Tengo la impresión de que la prensa especializada
estaba ilusionada con el regreso de Lawrence Kasdan, que dirigió grandes
películas en los años 80 y 90, pero que, con su anterior producción, El
cazador de sueños, allá por 2003, lo único que consiguió fue un aluvión de
críticas negativas. No logro entender el porqué de esa ilusión, si con
un póster y un título tal (en inglés: Darling companion) ya me
imaginaba yo que la película no sería más que otra comedia para olvidar.
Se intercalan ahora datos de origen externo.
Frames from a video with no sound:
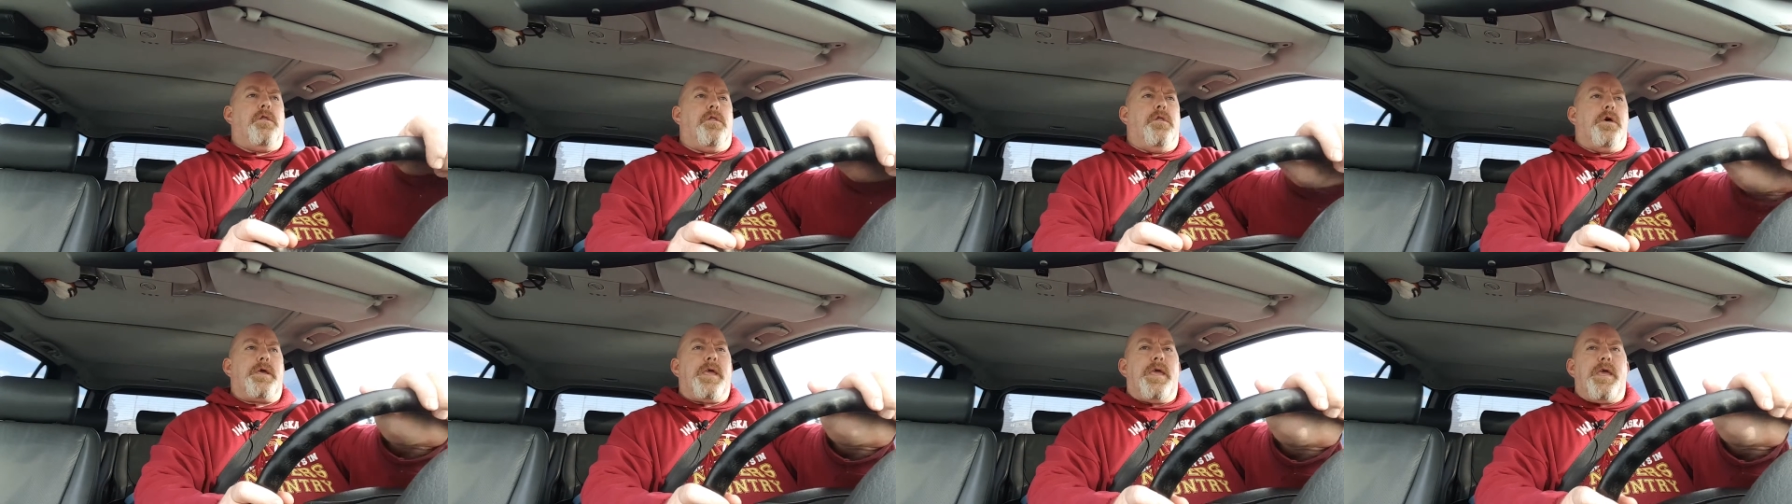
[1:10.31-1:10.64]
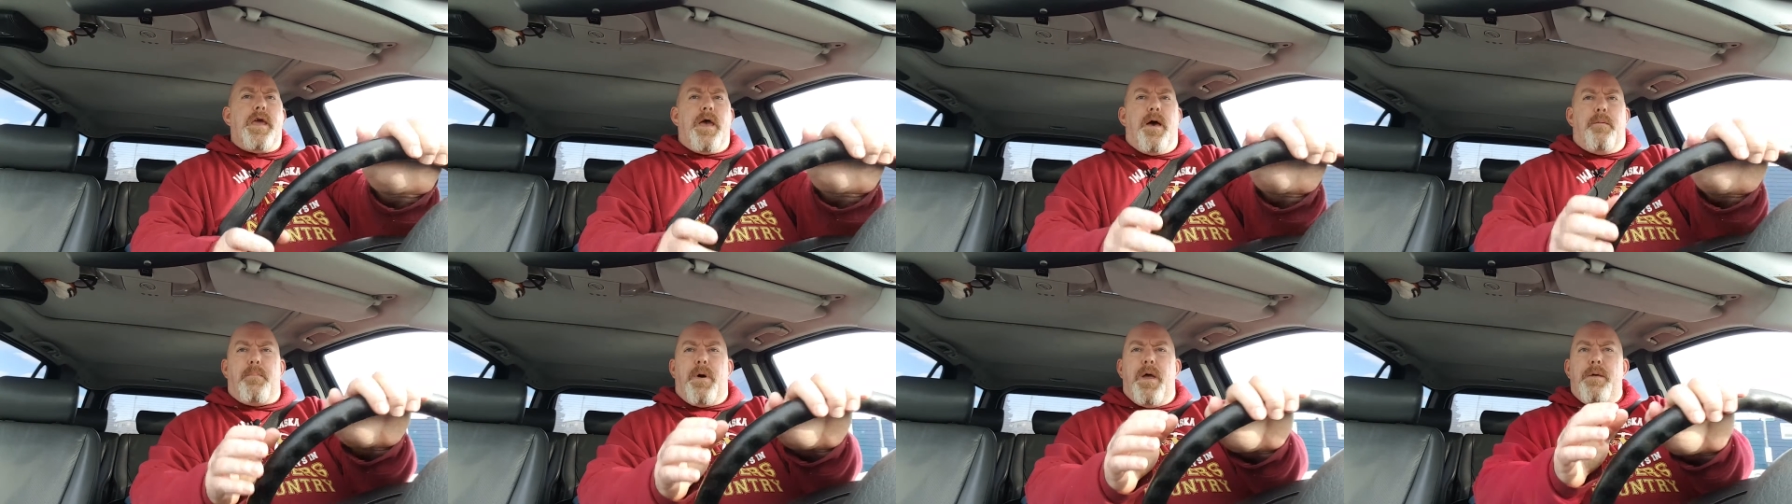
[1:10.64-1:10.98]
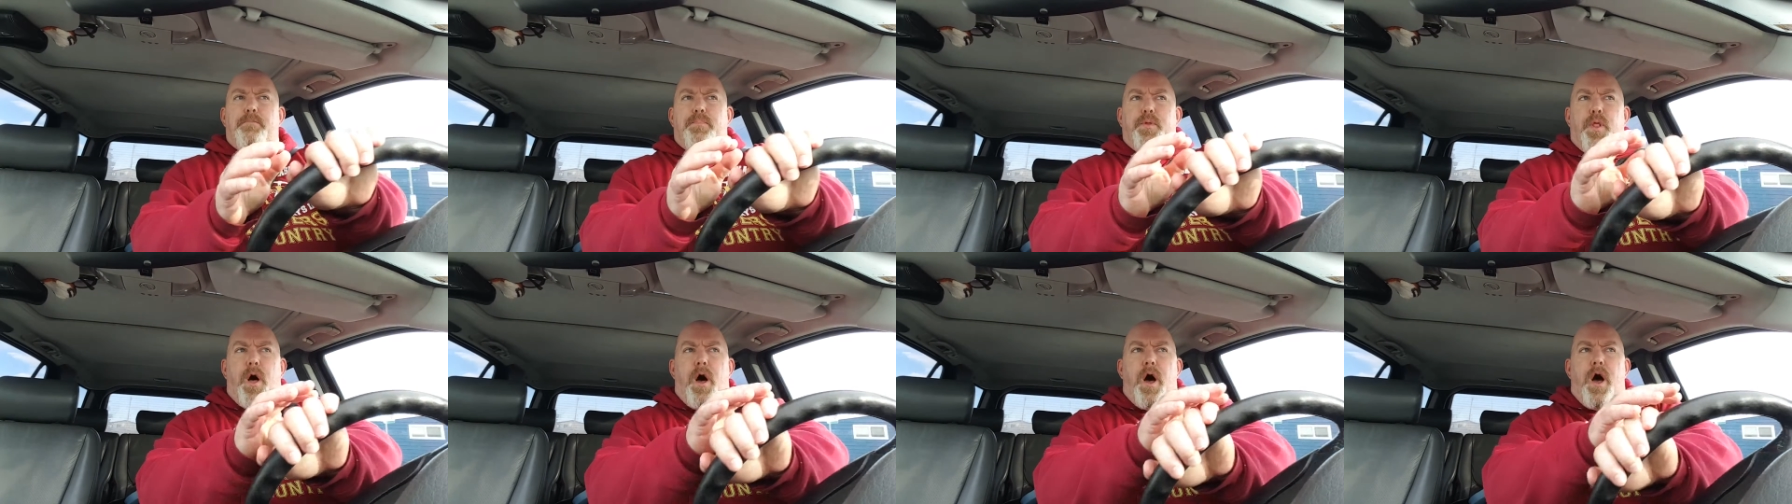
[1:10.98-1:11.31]
looking at my
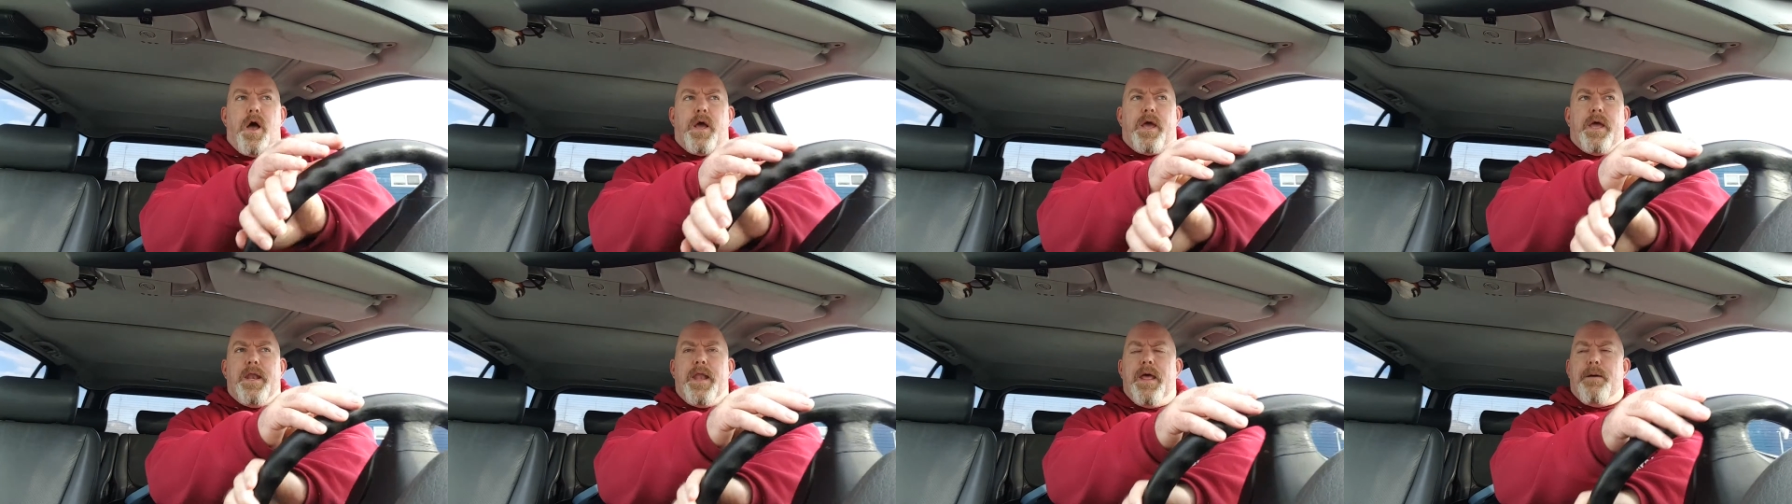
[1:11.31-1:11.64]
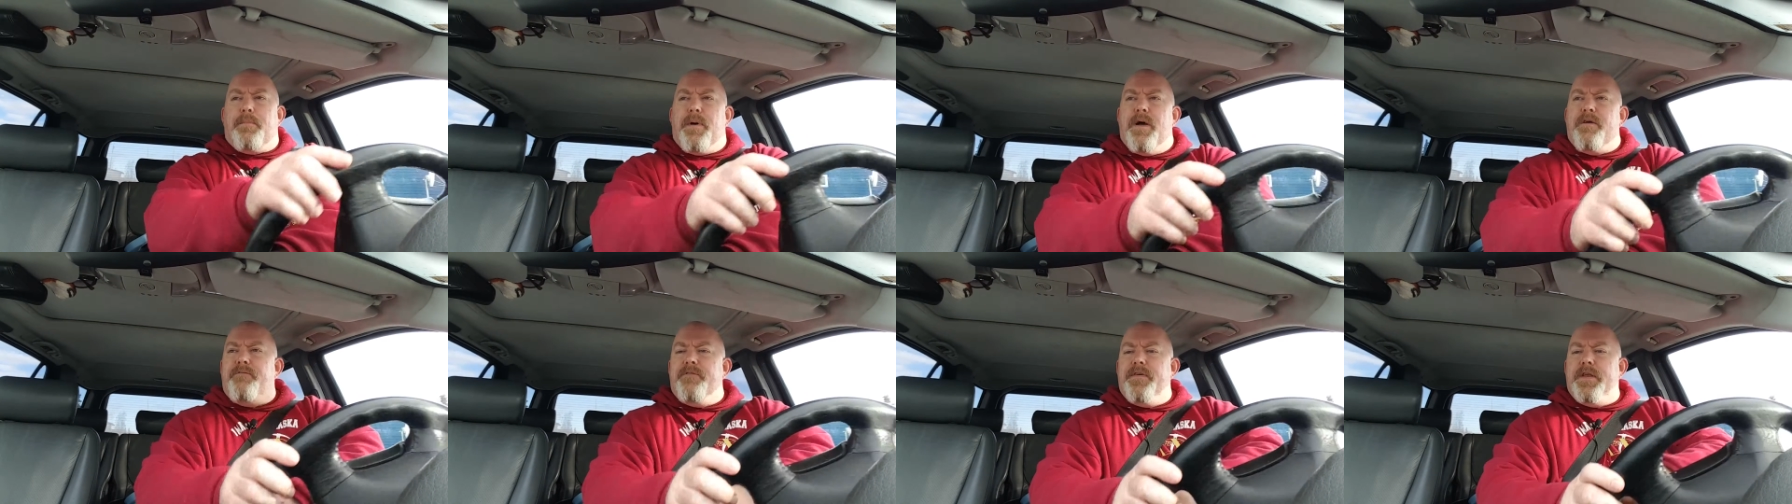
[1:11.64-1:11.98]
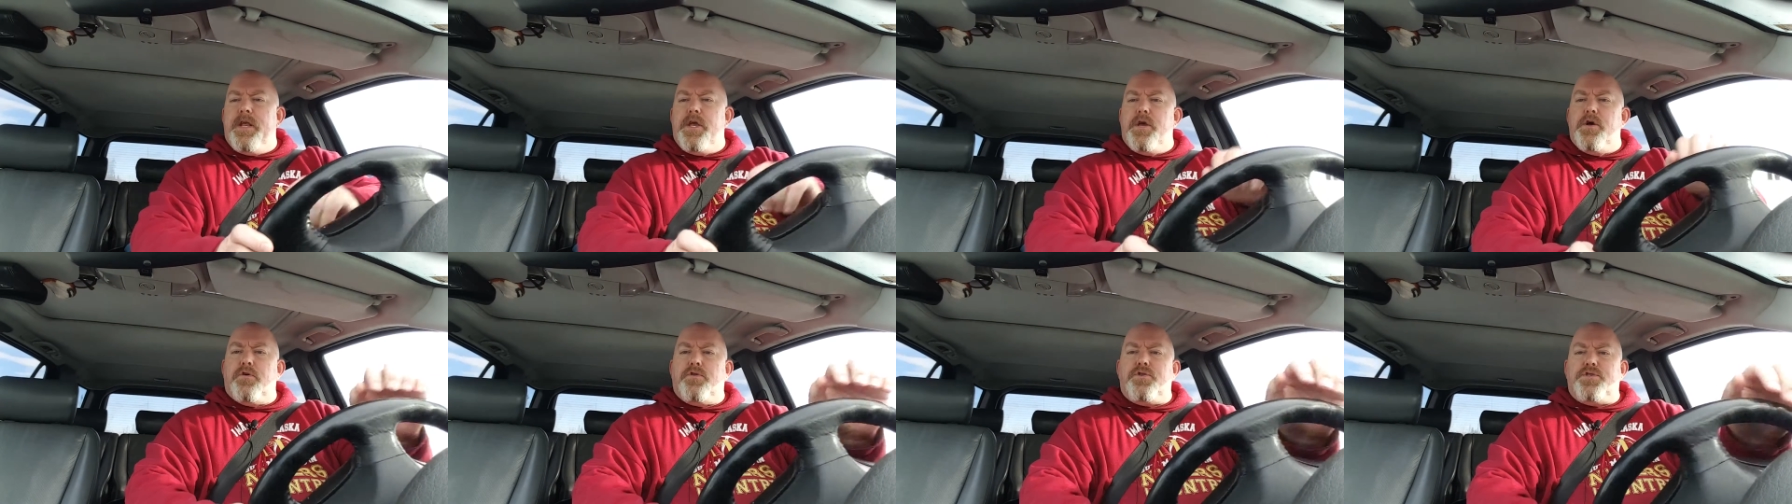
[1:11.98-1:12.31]
blog and at my
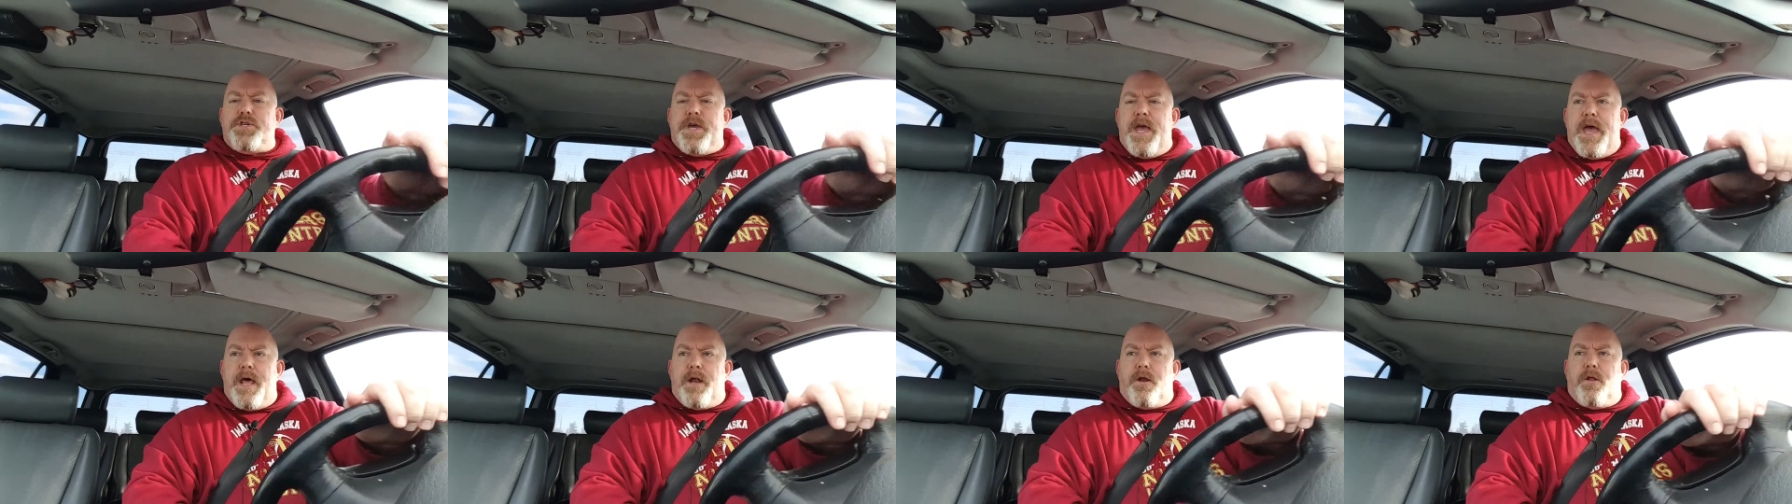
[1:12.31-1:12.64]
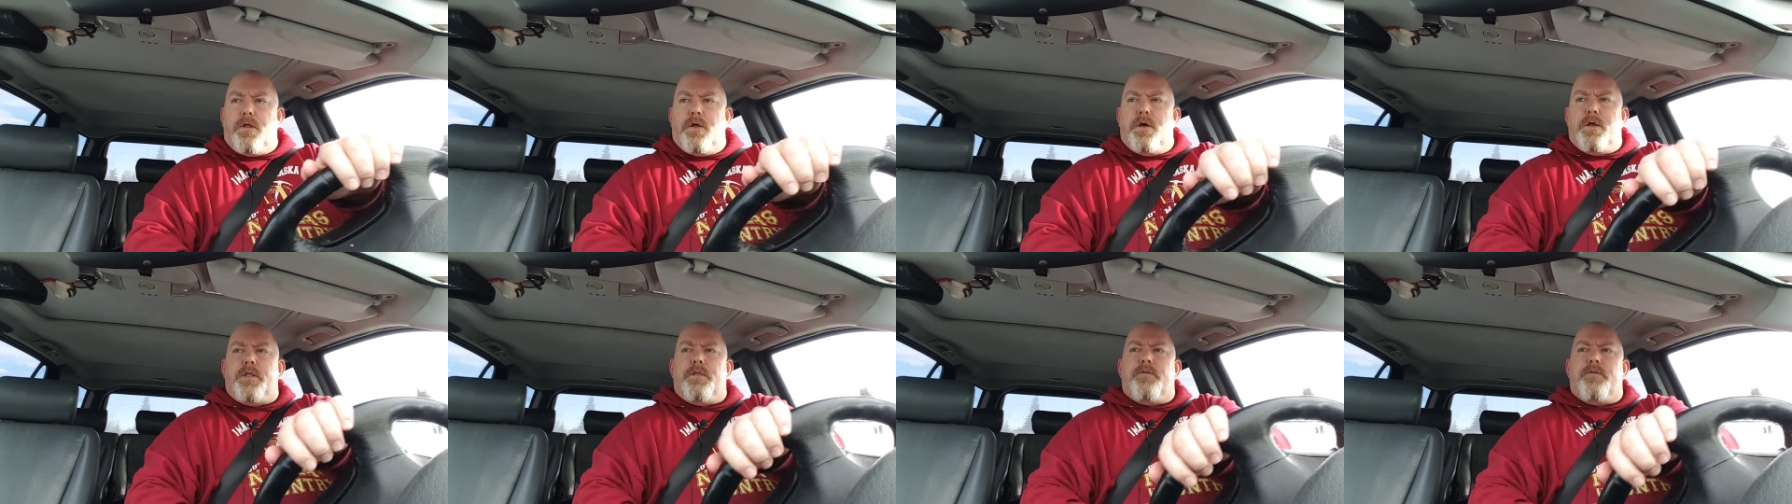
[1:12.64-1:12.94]
video channel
Ni tan
siquiera Diane Keaton y Kevin Kline, dios les perdone, consiguen elevar el
filme, un buen ejemplo del vano esfuerzo por entretener y el fracaso a la hora
de hacer reír.
La película comienza cuando Beth (Keaton) y su
hija rescatan a un lindo animal -perro- herido en la carretera con temperaturas
muy frías. La hija se casa -previsiblemente- con el veterinario y poco después
de la boda, el papá (Kline) -que en un principio no quería a Freeway (así se
llama la mascota, al menos en la versión original) aunque después le coge
cariño- le pierde (o se escapa, puntualicemos, el muy “hijo de mala perra”) lo
que hace que el matrimonio, junto con sus cuñados (Dianne Wiest y Richard
Jenkins) y su sobrino -y una empleada del hogar que resulta ser una gitana
rumana con poderes- emprendan la búsqueda del perro. Ahí es ná. Esto
mismo se puede contar en una sola frase: Un perro se pierde y su familia
lo busca. Lo lógico, vamos. Digamos que esa búsqueda constituye en sí
misma el núcleo central de la película, a pesar de que la intención del director
apuntaba a llevar el filme por otros derroteros: la sensación de soledad cuando
los hijos abandonan el hogar, la falta de vitalidad en un matrimonio que lleva
décadas casado, esas cositas típicas que pasan a los papuchis
cuando superan los 60. Aunque de todo esto que el director quería
transmitir digamos que “mucho te quiero perrito, pero pan poquito”.
Todo es tan previsible que ni las risillas que en
algún instante pueden nacer consiguen eliminar la sensación de sopor
infernal que acecha al espectador. Un espectador desconcertado por
enfrentarse -sí, porque hay que tener lo que hay que tener para ir a una sala de
cine y pagar los 8 eurazos que cuesta la entrada (queridos, fui al pase de
prensa, si ya habéis pagado por verla no me odiéis demasiado)- a una
película de entretenimiento que no entretiene, que parece familiar pero
si yo tuviera hijos -dios me libre muchos años- no les llevaría a las salas
porque dicen algún taco que otro que no me gustaría que escucharan y porque es
una lástima ver a unos actores de la talla de estos señores ver hacer bodrios de
tal calado. Con lo que ellos han sido, con los grandes momentos que Diane Keaton
nos ha regalado de la mano de Woody Allen, una Keaton joven que me fascinó en
Manhattan y me enamoró en
Annie Hall. Pero es
que la pobre – incluso sería justo decir desgraciada, porque lo suyo es una
desgracia como otra cualquiera – lleva haciendo una década el mismo papel, con
matices, por supuesto. Pues al final va a tener razón Glenn Close y los mejores
papeles de más de 50 años se los lleva siempre Meryl Streep.
Bueno, ¿qué? ¿nos animamos a ir al cine a ver
esta o nos decantamos por alguna que otra película mejor
de la cartelera? A mí, eso sí, luego no me vengáis con reproches.